Peki çok değil, 3 gün arabalarımızı kullanmasak, özellikle İstanbul’da toplu taşıma araçları vızır vızır işliyor, onlara binsek ve biraz yürüyerek işe gitsek. Nasıl olur, bir düşünün hepimiz yollardayız! Gerçi pek çok üniversite öğrencisi ya yürüyor ya da toplu taşıma kullanıyor. Ama gençler de konfora alıştılar. Bir süre hocalık yaptığım için biliyorum, şimdilerde yıllık parası bir milyonu bulan özel üniversitelerin önündeki otoparklar lüks arabalarla doluydu. Hocaların değil, öğrencilerin arabalarıyla. 3 günlük boykot yapmak çok mu zor! Küçücük Hırvatistan bile akaryakıt zamlarını protesto ediyor. Biz neden yapmayalım? Bu arada özellikle gençler tarafından yoğun bir şekilde boykot edilen, adını da bir türlü öğrenemediğim bir kahveye neden bilmiyorum, ülkemiz sosyetesinin ünlü bir hanımı kahve içmeye gidiyor ve sahibiyle çok samimi bir pozda foto çekip yayımlıyor. Acaba iktidarın aklında ülkemizin en eski ve en köklü sermaye grubunu bile korkutan bir şeyler mi var? Bir başka sermaye grubuna da 40 uçak alması için devlet teşviki çıktı, bay Cengiz’e milyon hektarlık meralar kamulaştırılarak hediye edildi.
Şimdi kara kara düşünüyorum yurtiçi ulaşım acayip zamlanacak buna karşı biz ne yapsak? Çeşitli siteler var şöyle birileri mesela Adana’ya arabayla gidiyor, o kişiyle akar yakıt parasını bölüşerek en az dört kişi istediği yere daha ucuz ulaşabilir. Şimdi dayanışma zamanı, korkmayın siteden kişinin özelliklerini öğrenebilirsiniz. Ayrıca gençler ve hâlâ genç olanlar otostop yapabilirler. Gerçi ülke öyle bir hale getirildi ki kimseler kimselere güvenemiyor, işte bu dönem insanlar arasında güvenin yeniden inşa edildiği bir zaman parçası olabilir.

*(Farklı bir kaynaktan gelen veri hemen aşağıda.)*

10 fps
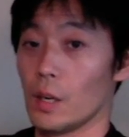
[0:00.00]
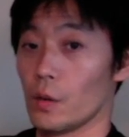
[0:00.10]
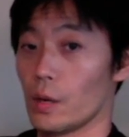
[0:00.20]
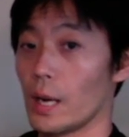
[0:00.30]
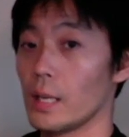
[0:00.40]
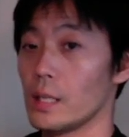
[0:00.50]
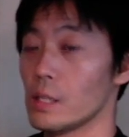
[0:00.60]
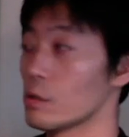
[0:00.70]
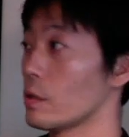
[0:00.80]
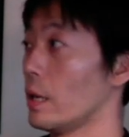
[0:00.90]
okay?
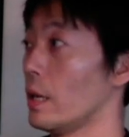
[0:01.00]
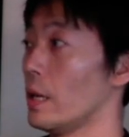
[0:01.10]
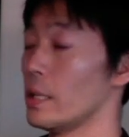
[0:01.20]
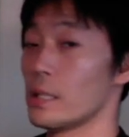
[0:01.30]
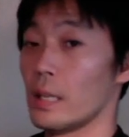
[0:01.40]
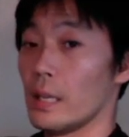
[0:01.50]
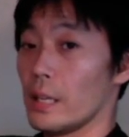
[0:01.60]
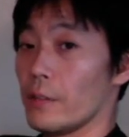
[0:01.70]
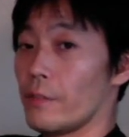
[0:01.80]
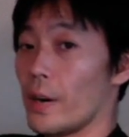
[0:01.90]
And
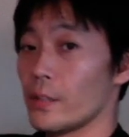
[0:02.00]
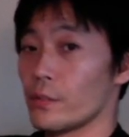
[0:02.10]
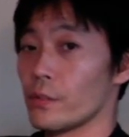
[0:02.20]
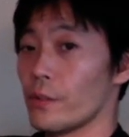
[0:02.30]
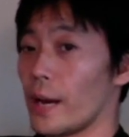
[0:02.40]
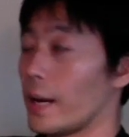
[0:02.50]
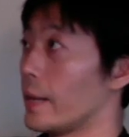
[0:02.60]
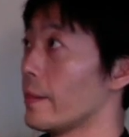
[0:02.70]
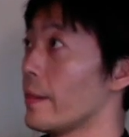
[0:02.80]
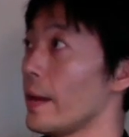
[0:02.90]
if I do that,
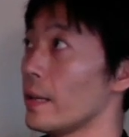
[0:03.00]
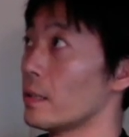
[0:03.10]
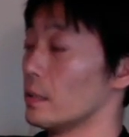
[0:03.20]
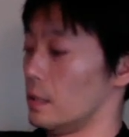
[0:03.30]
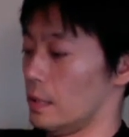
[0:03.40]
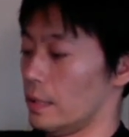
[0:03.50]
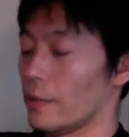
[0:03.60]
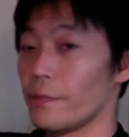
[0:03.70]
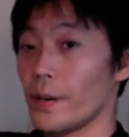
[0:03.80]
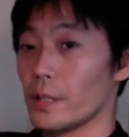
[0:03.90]
and then
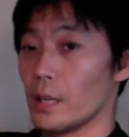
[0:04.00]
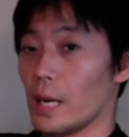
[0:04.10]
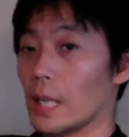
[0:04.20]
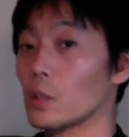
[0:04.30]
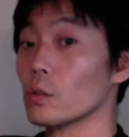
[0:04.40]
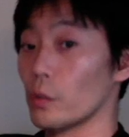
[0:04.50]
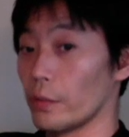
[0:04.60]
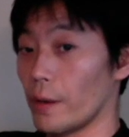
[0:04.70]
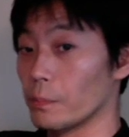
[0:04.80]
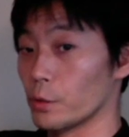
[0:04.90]
if I I don't know
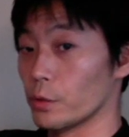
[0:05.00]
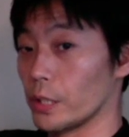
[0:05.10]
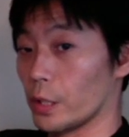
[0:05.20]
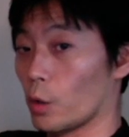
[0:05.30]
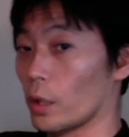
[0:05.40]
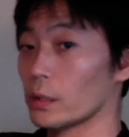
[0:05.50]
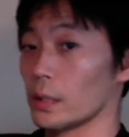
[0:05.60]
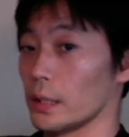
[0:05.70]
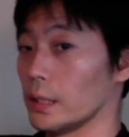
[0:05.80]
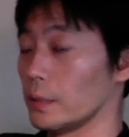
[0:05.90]
if I'm doing it
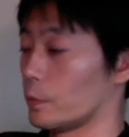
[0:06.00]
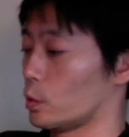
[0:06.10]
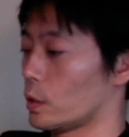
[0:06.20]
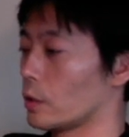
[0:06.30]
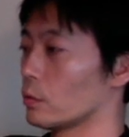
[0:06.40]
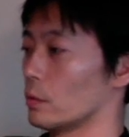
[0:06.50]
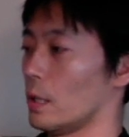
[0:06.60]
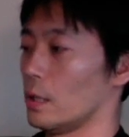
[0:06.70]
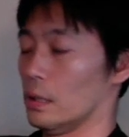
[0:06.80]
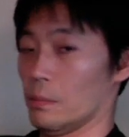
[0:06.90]
correctly because I don't
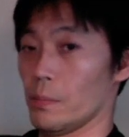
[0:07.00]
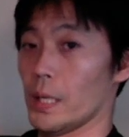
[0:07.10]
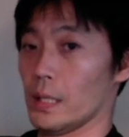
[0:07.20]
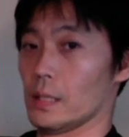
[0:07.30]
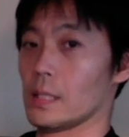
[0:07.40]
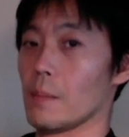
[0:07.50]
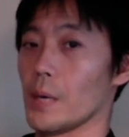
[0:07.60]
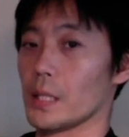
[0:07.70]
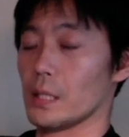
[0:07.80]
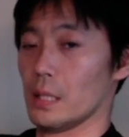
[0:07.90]
my it's not
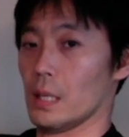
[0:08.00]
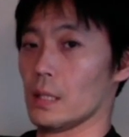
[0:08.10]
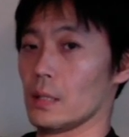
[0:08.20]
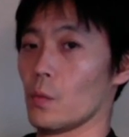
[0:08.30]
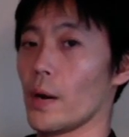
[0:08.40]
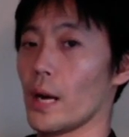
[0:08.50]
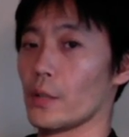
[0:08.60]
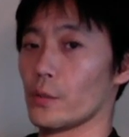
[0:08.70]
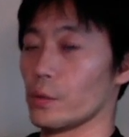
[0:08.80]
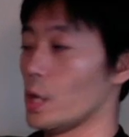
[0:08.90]
my uh, the way I
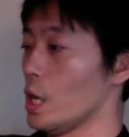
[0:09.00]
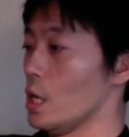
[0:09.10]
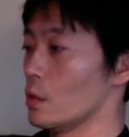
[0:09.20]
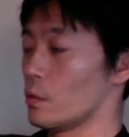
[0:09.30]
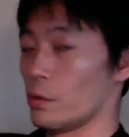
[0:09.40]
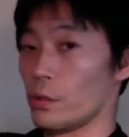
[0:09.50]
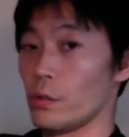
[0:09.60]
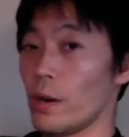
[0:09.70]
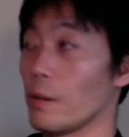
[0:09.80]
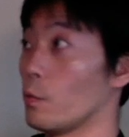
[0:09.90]
do. So
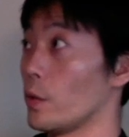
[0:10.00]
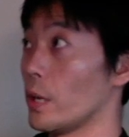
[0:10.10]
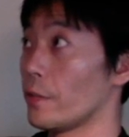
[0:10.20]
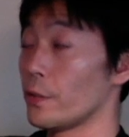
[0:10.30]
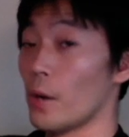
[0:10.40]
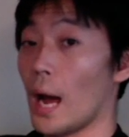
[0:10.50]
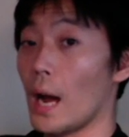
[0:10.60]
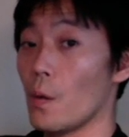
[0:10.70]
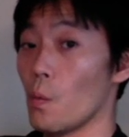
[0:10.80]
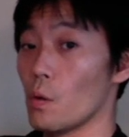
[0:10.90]
you if you
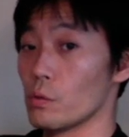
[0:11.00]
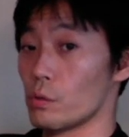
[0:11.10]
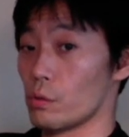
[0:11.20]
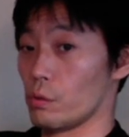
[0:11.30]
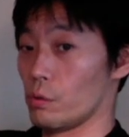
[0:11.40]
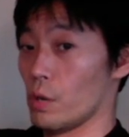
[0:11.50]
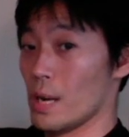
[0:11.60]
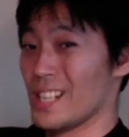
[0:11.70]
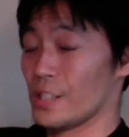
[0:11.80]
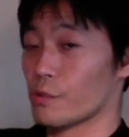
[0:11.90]
I want to
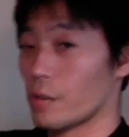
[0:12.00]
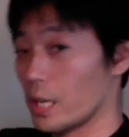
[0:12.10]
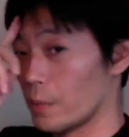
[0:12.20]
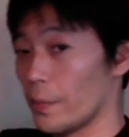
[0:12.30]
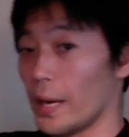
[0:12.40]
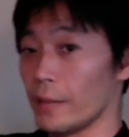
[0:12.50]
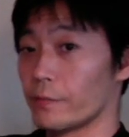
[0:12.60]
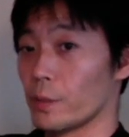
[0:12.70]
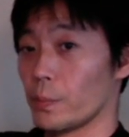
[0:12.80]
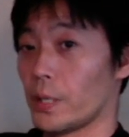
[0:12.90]
strike men
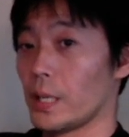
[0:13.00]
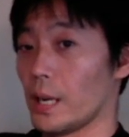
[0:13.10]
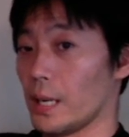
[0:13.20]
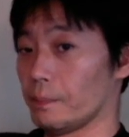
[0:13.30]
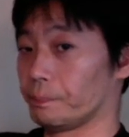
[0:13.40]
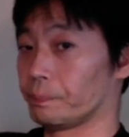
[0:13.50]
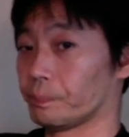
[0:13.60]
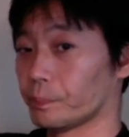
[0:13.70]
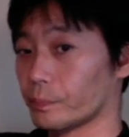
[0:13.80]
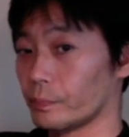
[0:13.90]
from here
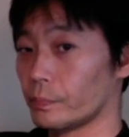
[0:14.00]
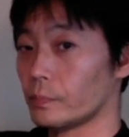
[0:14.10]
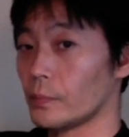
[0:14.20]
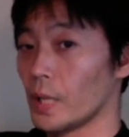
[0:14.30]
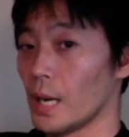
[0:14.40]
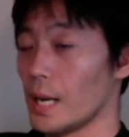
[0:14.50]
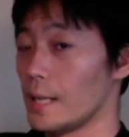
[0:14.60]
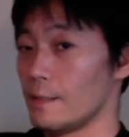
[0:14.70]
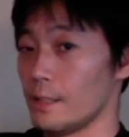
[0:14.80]
uh,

Bu arada ölümüne Silivri Cezaevi’nde tutulan, ileri derecede tansiyon ve şeker hastası ayrıca yirmi gün önce anjiyo ameliyatı geçiren İBB Genel Sekreter Yardımcısı ve Tarihi Kentler Birliği Genel Sekreteri Mahir Polat hepimize bir mesaj göndermiş. “İyi dilekleriyle bana güç veren duyarlı, güzel dostlar, hepinize kucak dolusu sevgilerimi gönderiyorum. Mektuplarınızı bekliyorum. Candan sevgilerimle. Adres: Semizkumlar Mahallesi, Marmara İnfaz Kurumları Kampusü Marmara Kapalı Ceza infaz Kurumu. Silivri 9’nolu Cezaevi, C blok, 53 koğuş, Silivri/İstanbul.”
Evet şimdi bizde kalemi kâğıdı önünüze alıp başlayalım yazmaya. Yazdıkça unuttuğumuz mektup günlerimiz aklımıza gelebilir. Öyleyse yazın! Mahir Polat’ın kalbi iyileşir, ben inanıyorum.